Zehn Tipps von Hildegard Monheim, wie man die Schule überleben kann:

1. Versuchen Sie, so wenig wie möglich persönlich zu nehmen. Ein Kollege hat Sie heute nicht gegrüßt? Eine Schülerin hat Sie angepöbelt? Der Chef war ungerecht zu Ihnen? Zerfließen Sie nicht in Selbstmitleid, sondern denken Sie: Der/ die hat wohl ein Problem! Was natürlich nicht heißt, dass ein Lehrer nicht selbstkritisch sein soll, ganz und gar nicht. Deshalb:

2. Hinterfragen Sie sich selbst und Ihr Verhalten immer wieder kritisch. Nehmen Sie auch kritische Anregungen – von Schülern, Eltern und Kollegen – dankbar an. Nicht jede Kritik muss böse gemeint sein. Manchmal schleicht sich Negatives oder gar Kontraproduktives in das eigene Lehrerverhalten, das einem selbst nicht mehr auffällt. Wer bereit ist, an sich zu arbeiten, eröffnet sich selbst neue Wege und Möglichkeiten.

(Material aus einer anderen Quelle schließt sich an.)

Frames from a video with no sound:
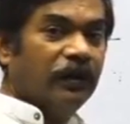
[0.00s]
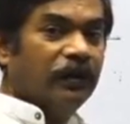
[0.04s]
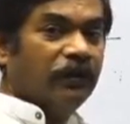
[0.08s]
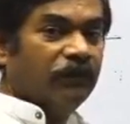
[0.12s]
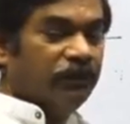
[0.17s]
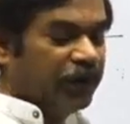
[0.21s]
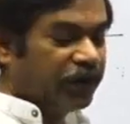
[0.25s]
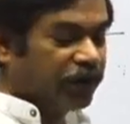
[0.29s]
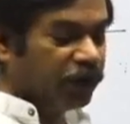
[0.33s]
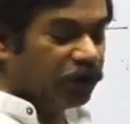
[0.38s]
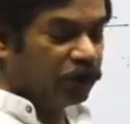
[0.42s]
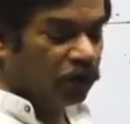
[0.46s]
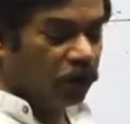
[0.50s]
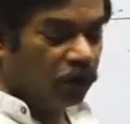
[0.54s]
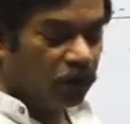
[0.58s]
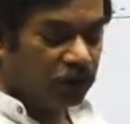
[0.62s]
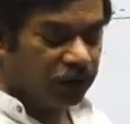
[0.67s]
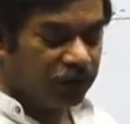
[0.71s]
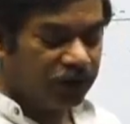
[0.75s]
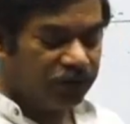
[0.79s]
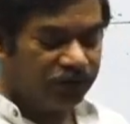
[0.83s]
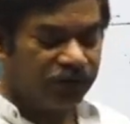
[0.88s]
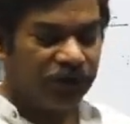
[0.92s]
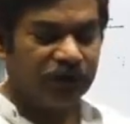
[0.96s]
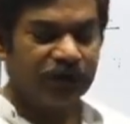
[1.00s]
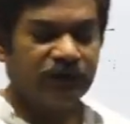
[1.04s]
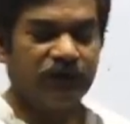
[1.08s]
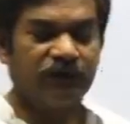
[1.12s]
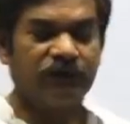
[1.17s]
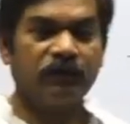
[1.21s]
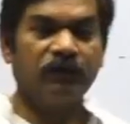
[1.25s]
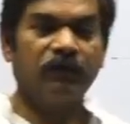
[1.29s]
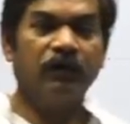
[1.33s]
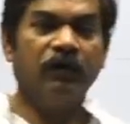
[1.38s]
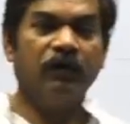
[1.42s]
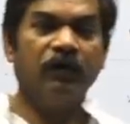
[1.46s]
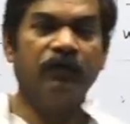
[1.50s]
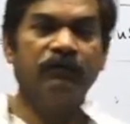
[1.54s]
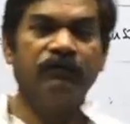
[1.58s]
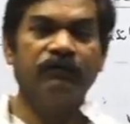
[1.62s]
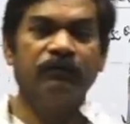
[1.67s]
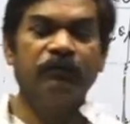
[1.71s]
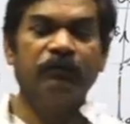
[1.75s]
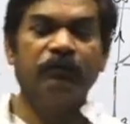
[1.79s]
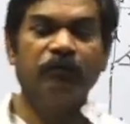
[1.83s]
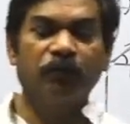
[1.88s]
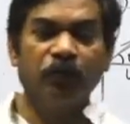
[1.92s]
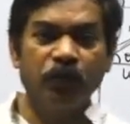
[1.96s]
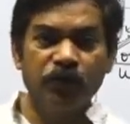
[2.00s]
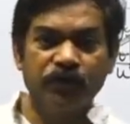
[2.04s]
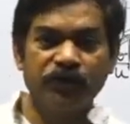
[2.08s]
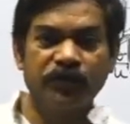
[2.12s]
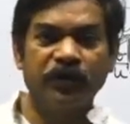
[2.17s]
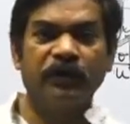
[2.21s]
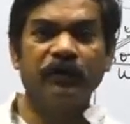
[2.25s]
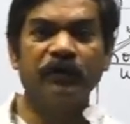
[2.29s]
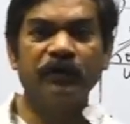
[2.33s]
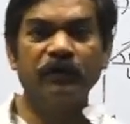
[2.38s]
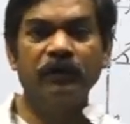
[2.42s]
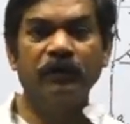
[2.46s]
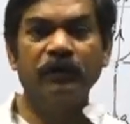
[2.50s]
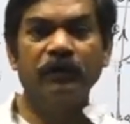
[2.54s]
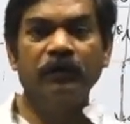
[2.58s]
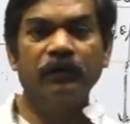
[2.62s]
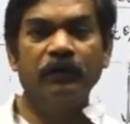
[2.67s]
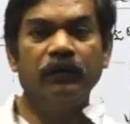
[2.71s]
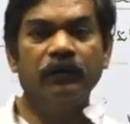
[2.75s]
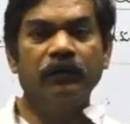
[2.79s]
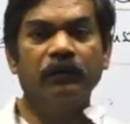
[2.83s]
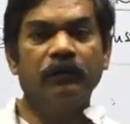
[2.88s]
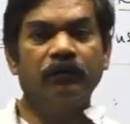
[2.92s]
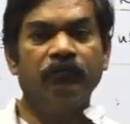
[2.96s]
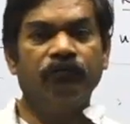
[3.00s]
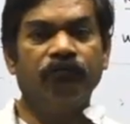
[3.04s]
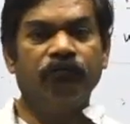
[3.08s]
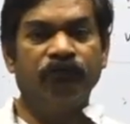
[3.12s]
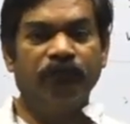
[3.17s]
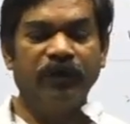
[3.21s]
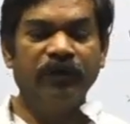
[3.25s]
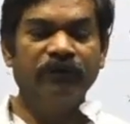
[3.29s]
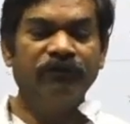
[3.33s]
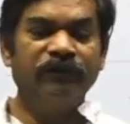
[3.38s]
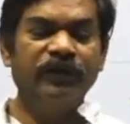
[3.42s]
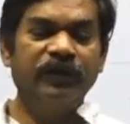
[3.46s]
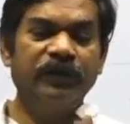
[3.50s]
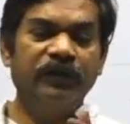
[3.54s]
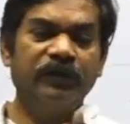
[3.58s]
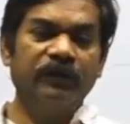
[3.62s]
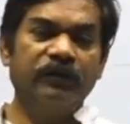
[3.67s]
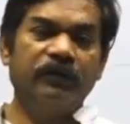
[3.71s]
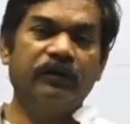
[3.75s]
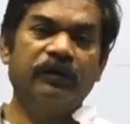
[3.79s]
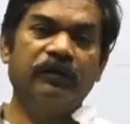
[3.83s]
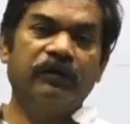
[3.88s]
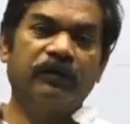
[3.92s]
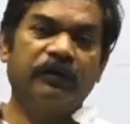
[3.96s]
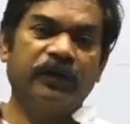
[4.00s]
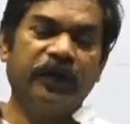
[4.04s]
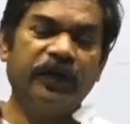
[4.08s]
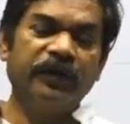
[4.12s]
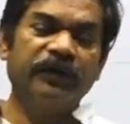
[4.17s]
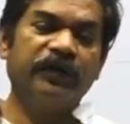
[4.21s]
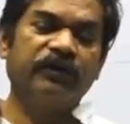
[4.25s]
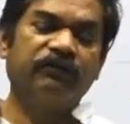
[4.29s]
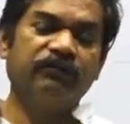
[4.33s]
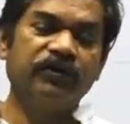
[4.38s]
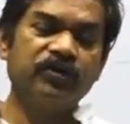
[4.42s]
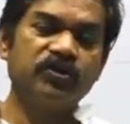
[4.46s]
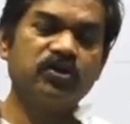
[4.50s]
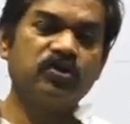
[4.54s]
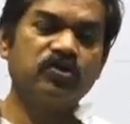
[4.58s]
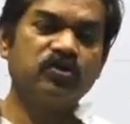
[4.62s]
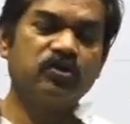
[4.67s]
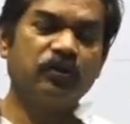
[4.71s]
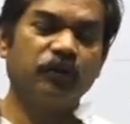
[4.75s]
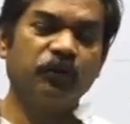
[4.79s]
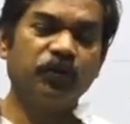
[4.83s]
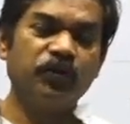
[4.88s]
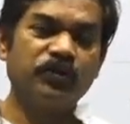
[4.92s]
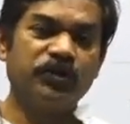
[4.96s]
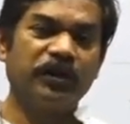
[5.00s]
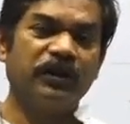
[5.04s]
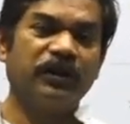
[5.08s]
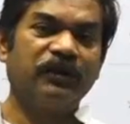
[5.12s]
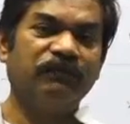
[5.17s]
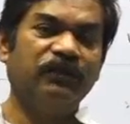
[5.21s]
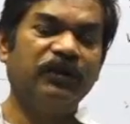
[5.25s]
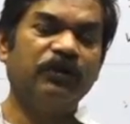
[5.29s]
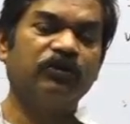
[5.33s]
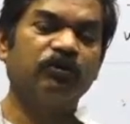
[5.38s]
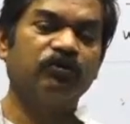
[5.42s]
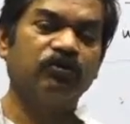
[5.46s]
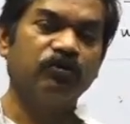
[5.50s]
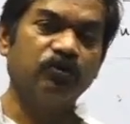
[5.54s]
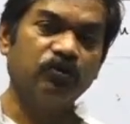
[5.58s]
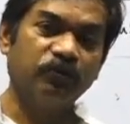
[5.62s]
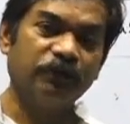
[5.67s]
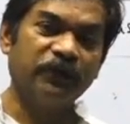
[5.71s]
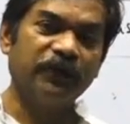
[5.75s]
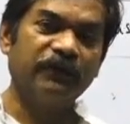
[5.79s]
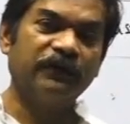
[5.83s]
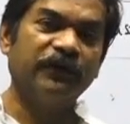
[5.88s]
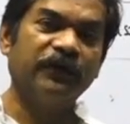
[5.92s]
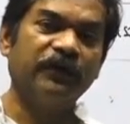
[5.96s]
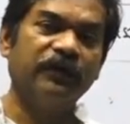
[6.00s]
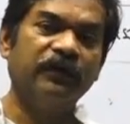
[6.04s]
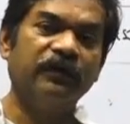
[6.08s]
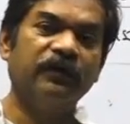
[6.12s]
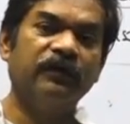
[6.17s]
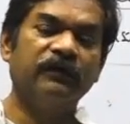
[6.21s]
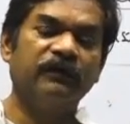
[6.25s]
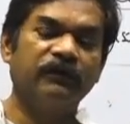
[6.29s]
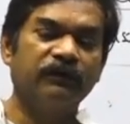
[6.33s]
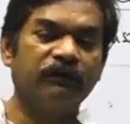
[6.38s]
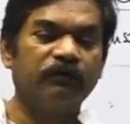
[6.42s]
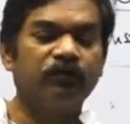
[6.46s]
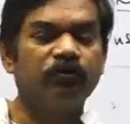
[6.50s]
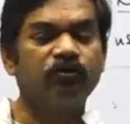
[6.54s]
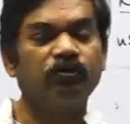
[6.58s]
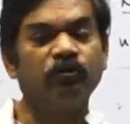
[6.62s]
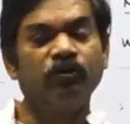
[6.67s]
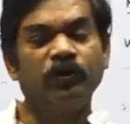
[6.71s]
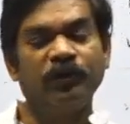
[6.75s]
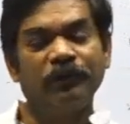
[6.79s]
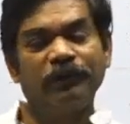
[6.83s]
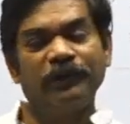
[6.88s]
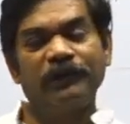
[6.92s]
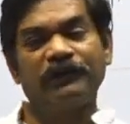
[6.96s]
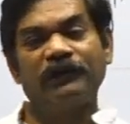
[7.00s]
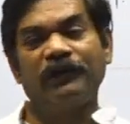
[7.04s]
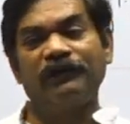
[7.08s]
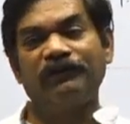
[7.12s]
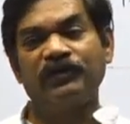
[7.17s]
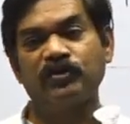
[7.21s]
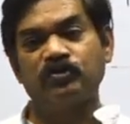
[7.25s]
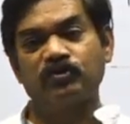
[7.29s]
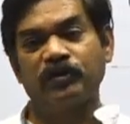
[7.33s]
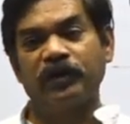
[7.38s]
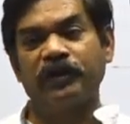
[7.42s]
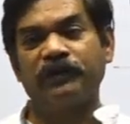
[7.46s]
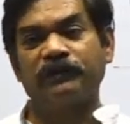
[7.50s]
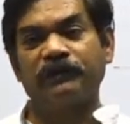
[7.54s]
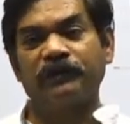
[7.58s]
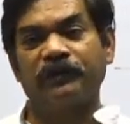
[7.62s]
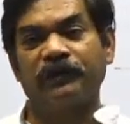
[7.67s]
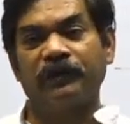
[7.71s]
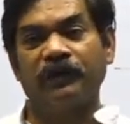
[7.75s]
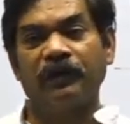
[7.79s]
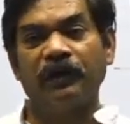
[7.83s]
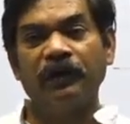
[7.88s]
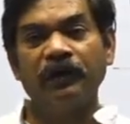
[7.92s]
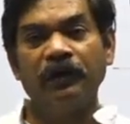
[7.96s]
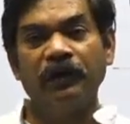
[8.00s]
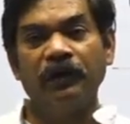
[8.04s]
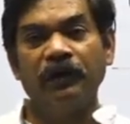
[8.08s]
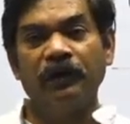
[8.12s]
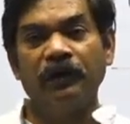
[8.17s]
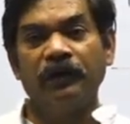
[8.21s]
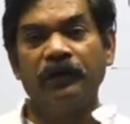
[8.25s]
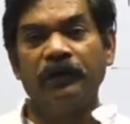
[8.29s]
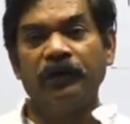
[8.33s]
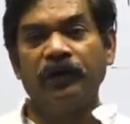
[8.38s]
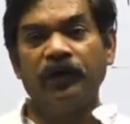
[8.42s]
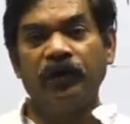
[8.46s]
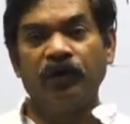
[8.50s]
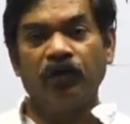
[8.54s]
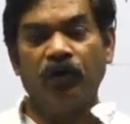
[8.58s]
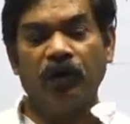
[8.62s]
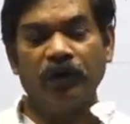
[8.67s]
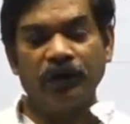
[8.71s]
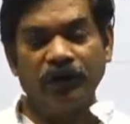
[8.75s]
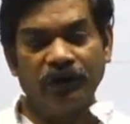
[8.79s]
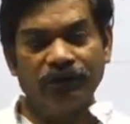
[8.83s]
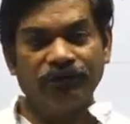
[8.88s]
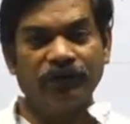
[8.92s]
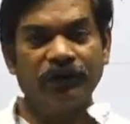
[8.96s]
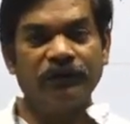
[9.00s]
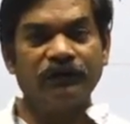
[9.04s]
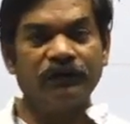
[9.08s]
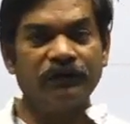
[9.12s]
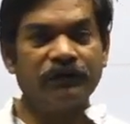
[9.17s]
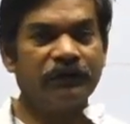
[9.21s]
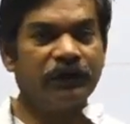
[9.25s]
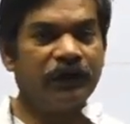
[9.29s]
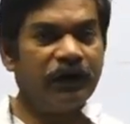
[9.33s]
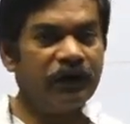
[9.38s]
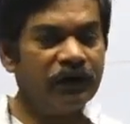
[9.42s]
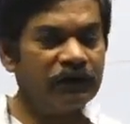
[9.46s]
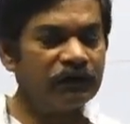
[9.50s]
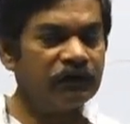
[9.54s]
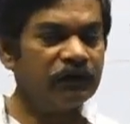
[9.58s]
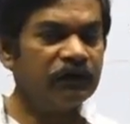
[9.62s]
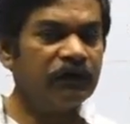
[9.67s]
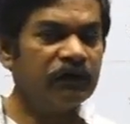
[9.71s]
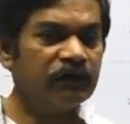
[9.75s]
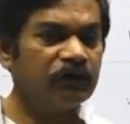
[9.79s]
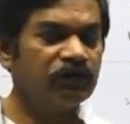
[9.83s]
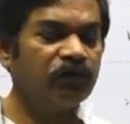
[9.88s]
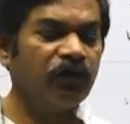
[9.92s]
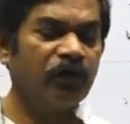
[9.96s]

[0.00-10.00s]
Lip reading: that in all the equations of motion, when we write the equations of motion like v equals to u plus at, s equals to ut plus half t square, etc. In all the equations, s is for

3. Tauschen Sie sich mit Kollegen aus. Das funktioniert erfahrungsgemäß nicht mit allen Kollegen. Aber wenn sie ein paar finden, bei denen die Wellenlänge stimmt, dann nutzen sie dies. Erzählen Sie, was heute wieder schiefgelaufen ist. Fragen Sie, wie er/sie das lösen würde. Ermuntern Sie, wenn der andere verzagt ist. So muss keiner an all dem Belastenden ersticken und jeder spürt: Nicht nur mir geht es so!